Re: (fwd) Re: [RFC] mount flag "direct"

From: Peter T. Breuer (ptb@it.uc3m.es)
Date: Fri Sep 06 2002 - 09:25:16 EST


"A month of sundays ago Anton Altaparmakov wrote:"
> The procedure described is _identical_ if you want to access 1TiB at a
> time, because the request is broken down by the VFS into 512 byte size

I think you said "1byte". And aren't these 4096B, or whatever the
blocksize is?

> units and I think I explained that, too. And for _each_ 512 byte sized unit
> of those 1TiB you would have to repeat the _whole_ of the described

Why? Doesn't the inode usually point at a contiguous lump of many
blocks? Are you perhaps looking at the worst case, not the usual case?

> procedure. So just replace 1 byte with 512 bytes in my post and then repeat
> the procedure as many times as it takes to make up the 1TiB. Surely you
> should know this... just fundamental Linux kernel VFS operation.

Well, you seem to have improved the situation by a factor of 512 in
just a few lines. Perhaps you can improve it again ...?

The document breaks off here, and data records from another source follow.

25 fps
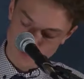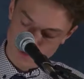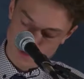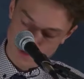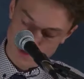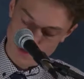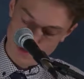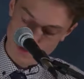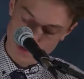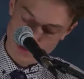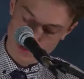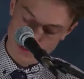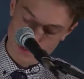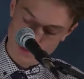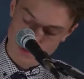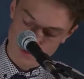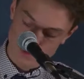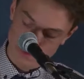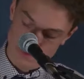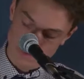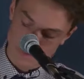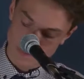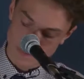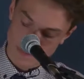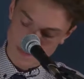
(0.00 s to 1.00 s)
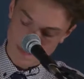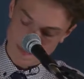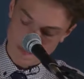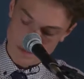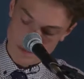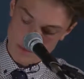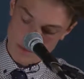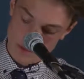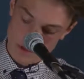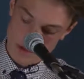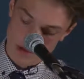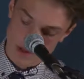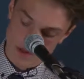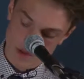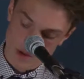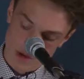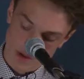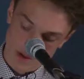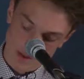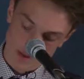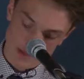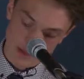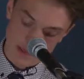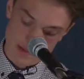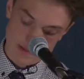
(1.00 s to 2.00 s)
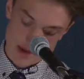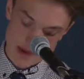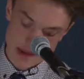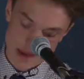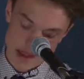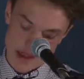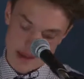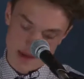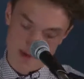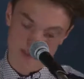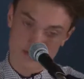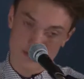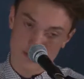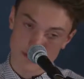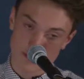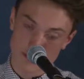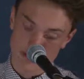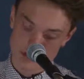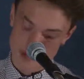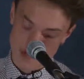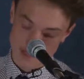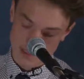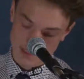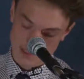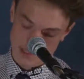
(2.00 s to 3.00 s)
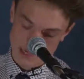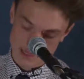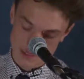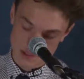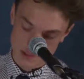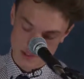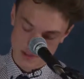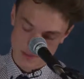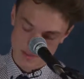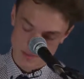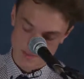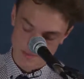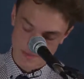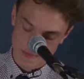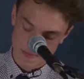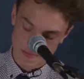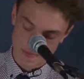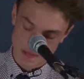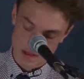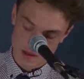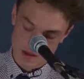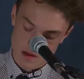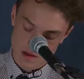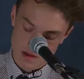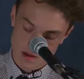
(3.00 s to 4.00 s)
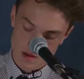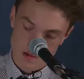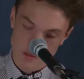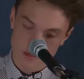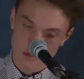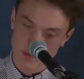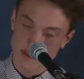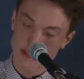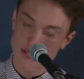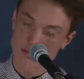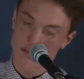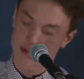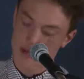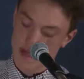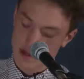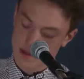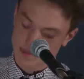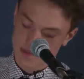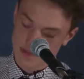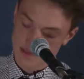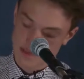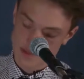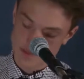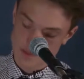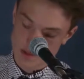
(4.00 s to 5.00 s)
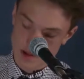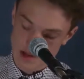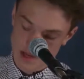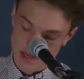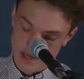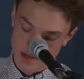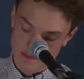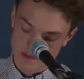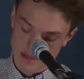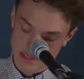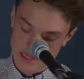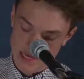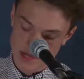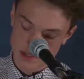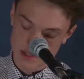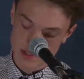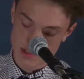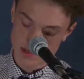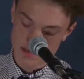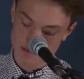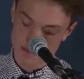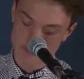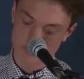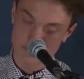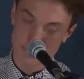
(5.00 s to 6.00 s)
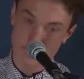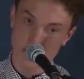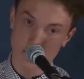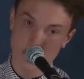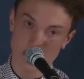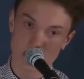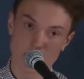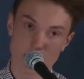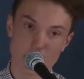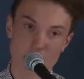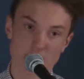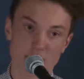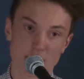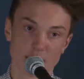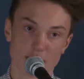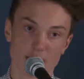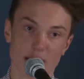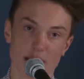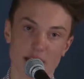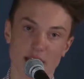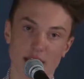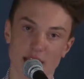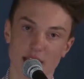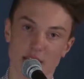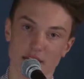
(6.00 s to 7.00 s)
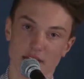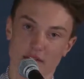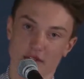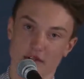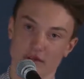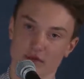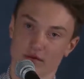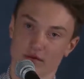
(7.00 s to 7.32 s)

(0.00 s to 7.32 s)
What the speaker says: you notice you all looked at my hand from joint attention. Once it becomes the spotlight of attention, you miss my ditch.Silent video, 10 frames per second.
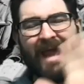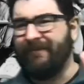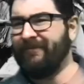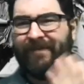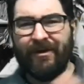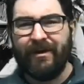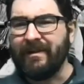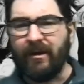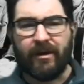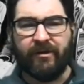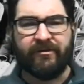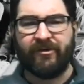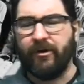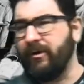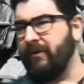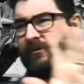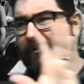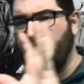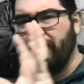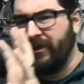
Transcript: had very little concern overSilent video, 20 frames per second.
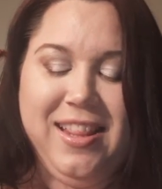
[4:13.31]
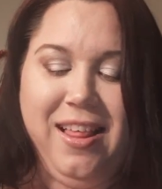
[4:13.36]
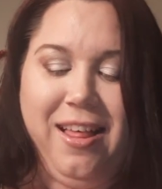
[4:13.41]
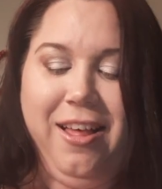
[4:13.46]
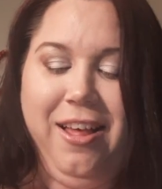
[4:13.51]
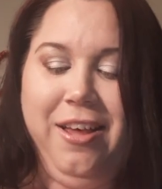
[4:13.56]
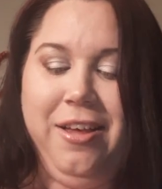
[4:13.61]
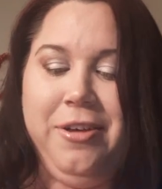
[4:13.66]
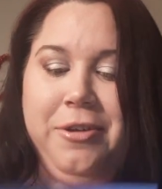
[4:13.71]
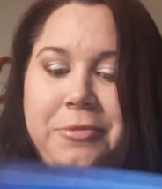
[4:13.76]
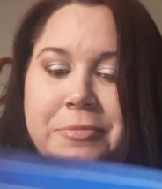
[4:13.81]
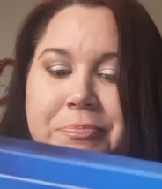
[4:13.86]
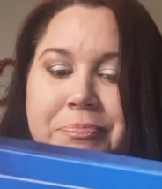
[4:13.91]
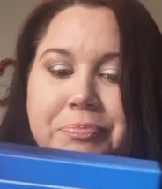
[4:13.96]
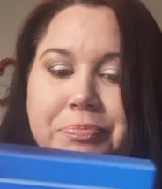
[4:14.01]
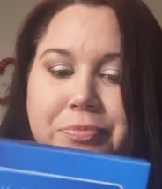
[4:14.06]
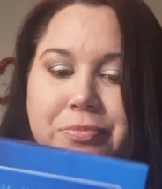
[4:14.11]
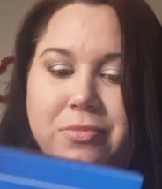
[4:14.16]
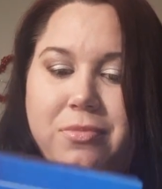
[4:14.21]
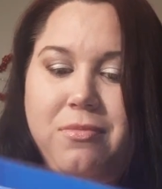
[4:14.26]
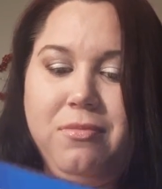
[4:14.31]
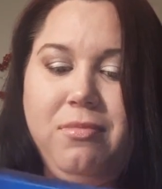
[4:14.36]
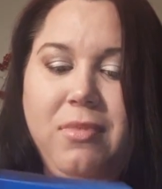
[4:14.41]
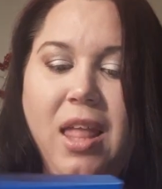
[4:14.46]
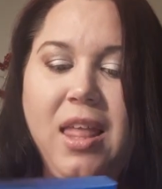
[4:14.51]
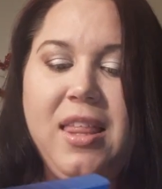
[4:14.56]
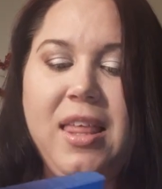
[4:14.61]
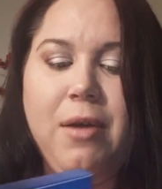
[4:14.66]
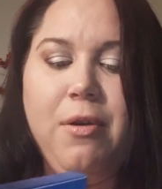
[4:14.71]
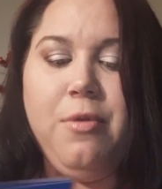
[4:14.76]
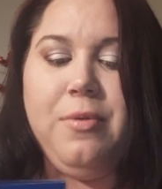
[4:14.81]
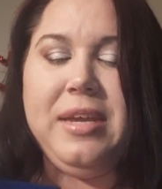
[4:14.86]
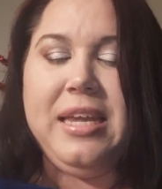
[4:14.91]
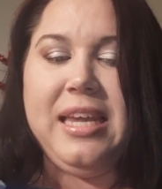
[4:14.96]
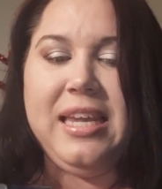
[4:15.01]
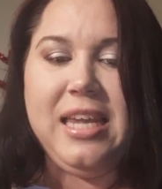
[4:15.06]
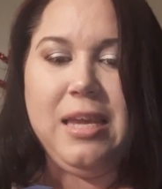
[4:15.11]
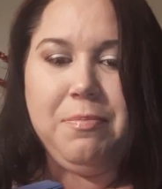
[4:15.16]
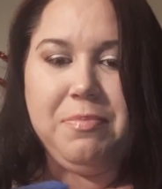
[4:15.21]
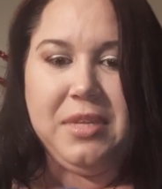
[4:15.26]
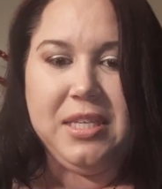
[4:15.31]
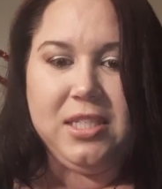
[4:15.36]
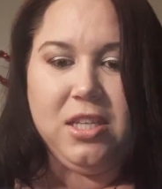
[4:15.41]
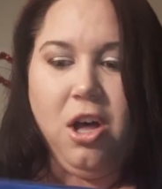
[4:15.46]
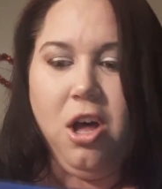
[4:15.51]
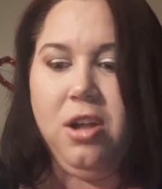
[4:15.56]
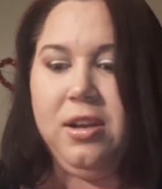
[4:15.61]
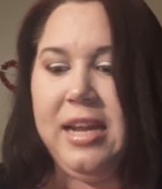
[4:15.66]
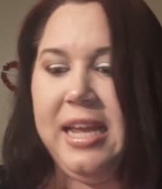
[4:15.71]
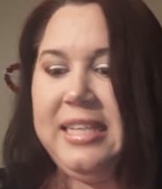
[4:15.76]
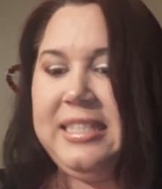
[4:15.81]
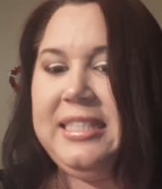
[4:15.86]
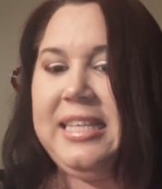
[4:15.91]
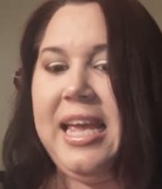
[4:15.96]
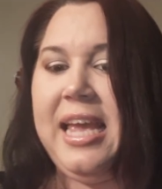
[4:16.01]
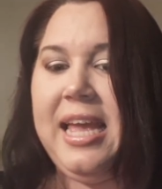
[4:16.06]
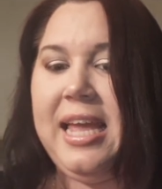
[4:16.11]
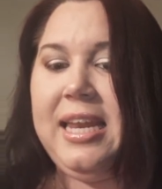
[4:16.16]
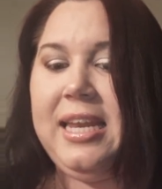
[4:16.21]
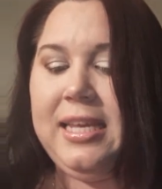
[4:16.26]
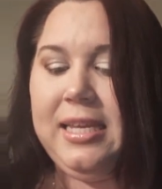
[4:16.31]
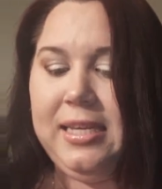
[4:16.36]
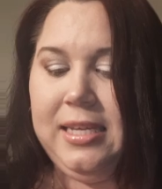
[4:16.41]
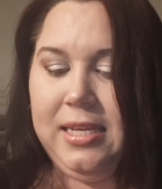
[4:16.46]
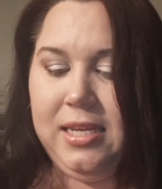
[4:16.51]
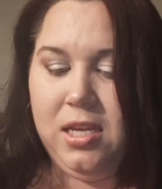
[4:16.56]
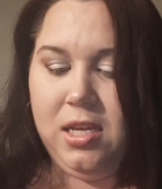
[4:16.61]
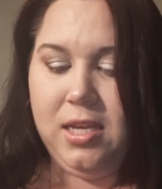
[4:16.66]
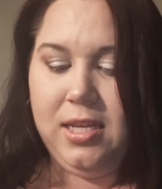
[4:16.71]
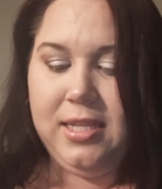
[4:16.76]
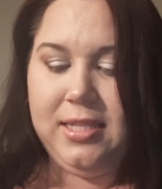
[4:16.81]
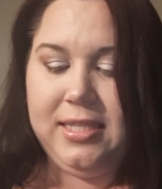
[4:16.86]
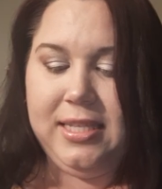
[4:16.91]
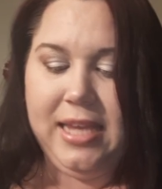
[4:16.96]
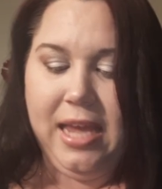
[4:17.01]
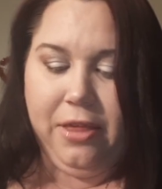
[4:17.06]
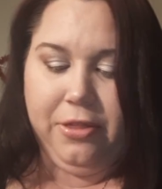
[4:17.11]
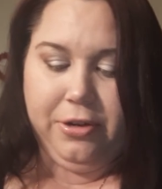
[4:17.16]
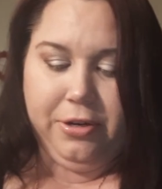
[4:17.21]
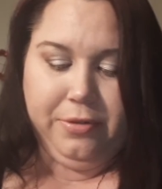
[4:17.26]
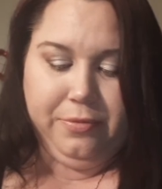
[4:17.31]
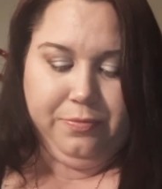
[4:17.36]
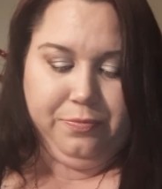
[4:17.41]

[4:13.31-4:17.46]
That way we can keep this all nice and together.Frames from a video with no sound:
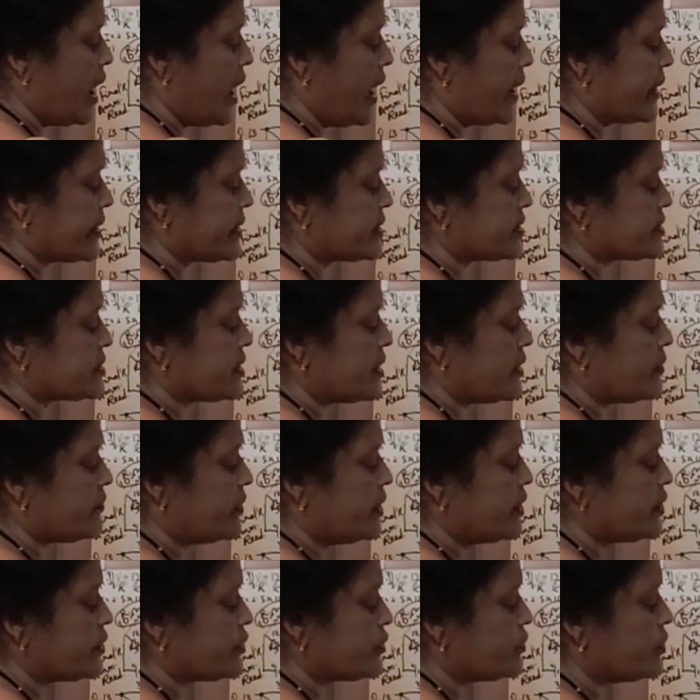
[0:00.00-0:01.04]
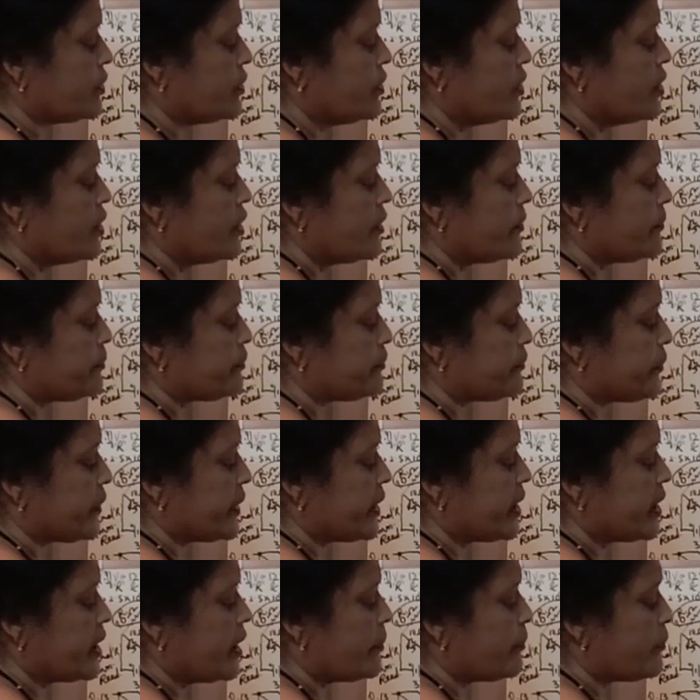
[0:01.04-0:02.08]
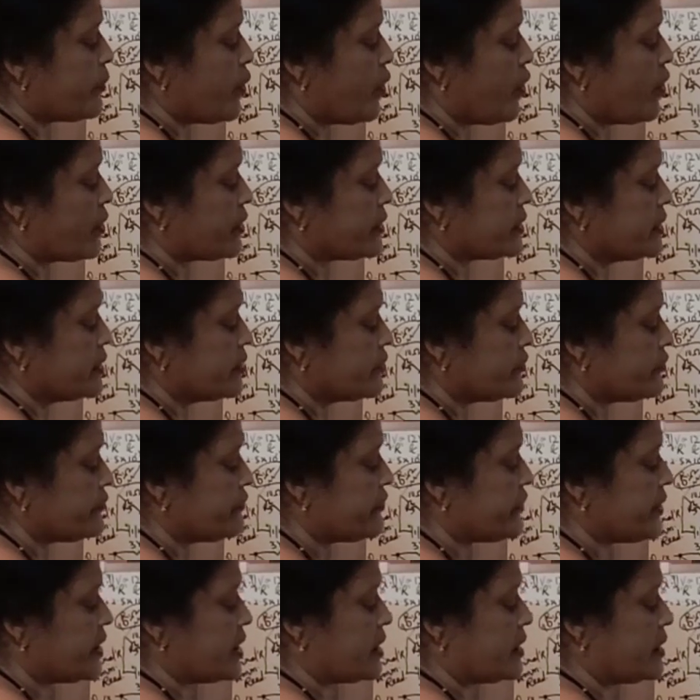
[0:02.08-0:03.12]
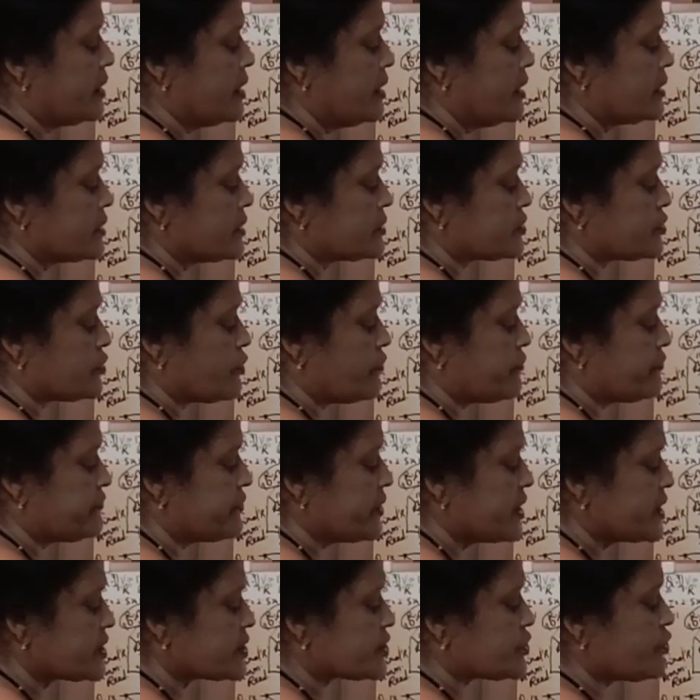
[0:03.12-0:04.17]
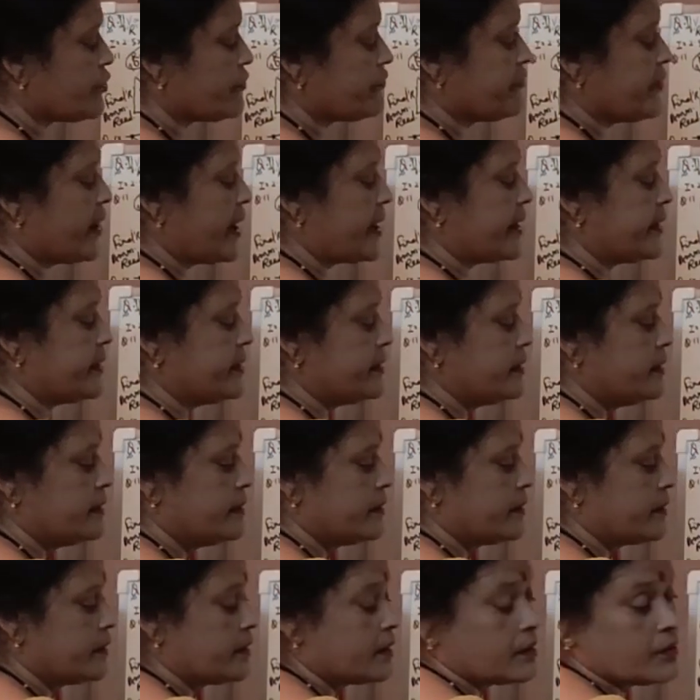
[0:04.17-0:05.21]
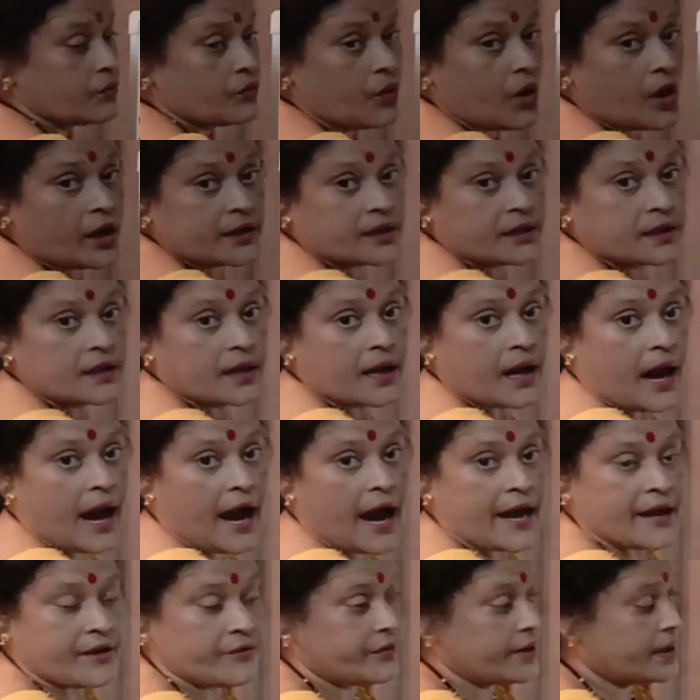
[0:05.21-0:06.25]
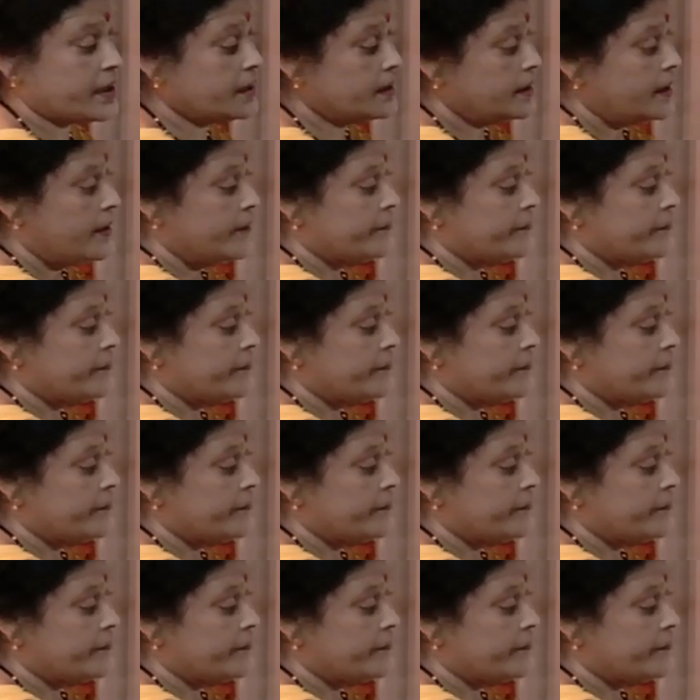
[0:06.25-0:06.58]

I is equal to P upon V. So first you find what? I1,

> It is not clear to me he understands the concept at all. He thinks that you

Well, "let it be clear to you".

> need to read the disk inode just once and then you immediately read all the

No, I think that's likely. I don't "think it". But yes, i assume that
in the case of a normal file it is quite likely that all the info
involved is in the inode, and we don't need to go hunting elsewhere.

Wrong?

> 1TiB of data and somehow all this magic is done by the VFS. This is

No, the fs reads. But yes, the inode is "looked up once" on average, I
believe, and if it says there's 1TB of data on disk here, here and here,
then I am going to tell you that I think it's locked in the fs while we
go look up the data on disk in the fs.

What I am not clear about now is exactly when the data is looked up - I
get the impression from what I have seen of the code that the VFS passes
down a complete request for 1TB, and that the the FS then goes and locks
the inode and chases down the data. What you are saying above gives me
the impression that things are broken down into 512B lumps FIRST in or
above VFS, and then sent to the fs as individual requests with no inode
or fs locking. And I simply don't buy that as a strategy.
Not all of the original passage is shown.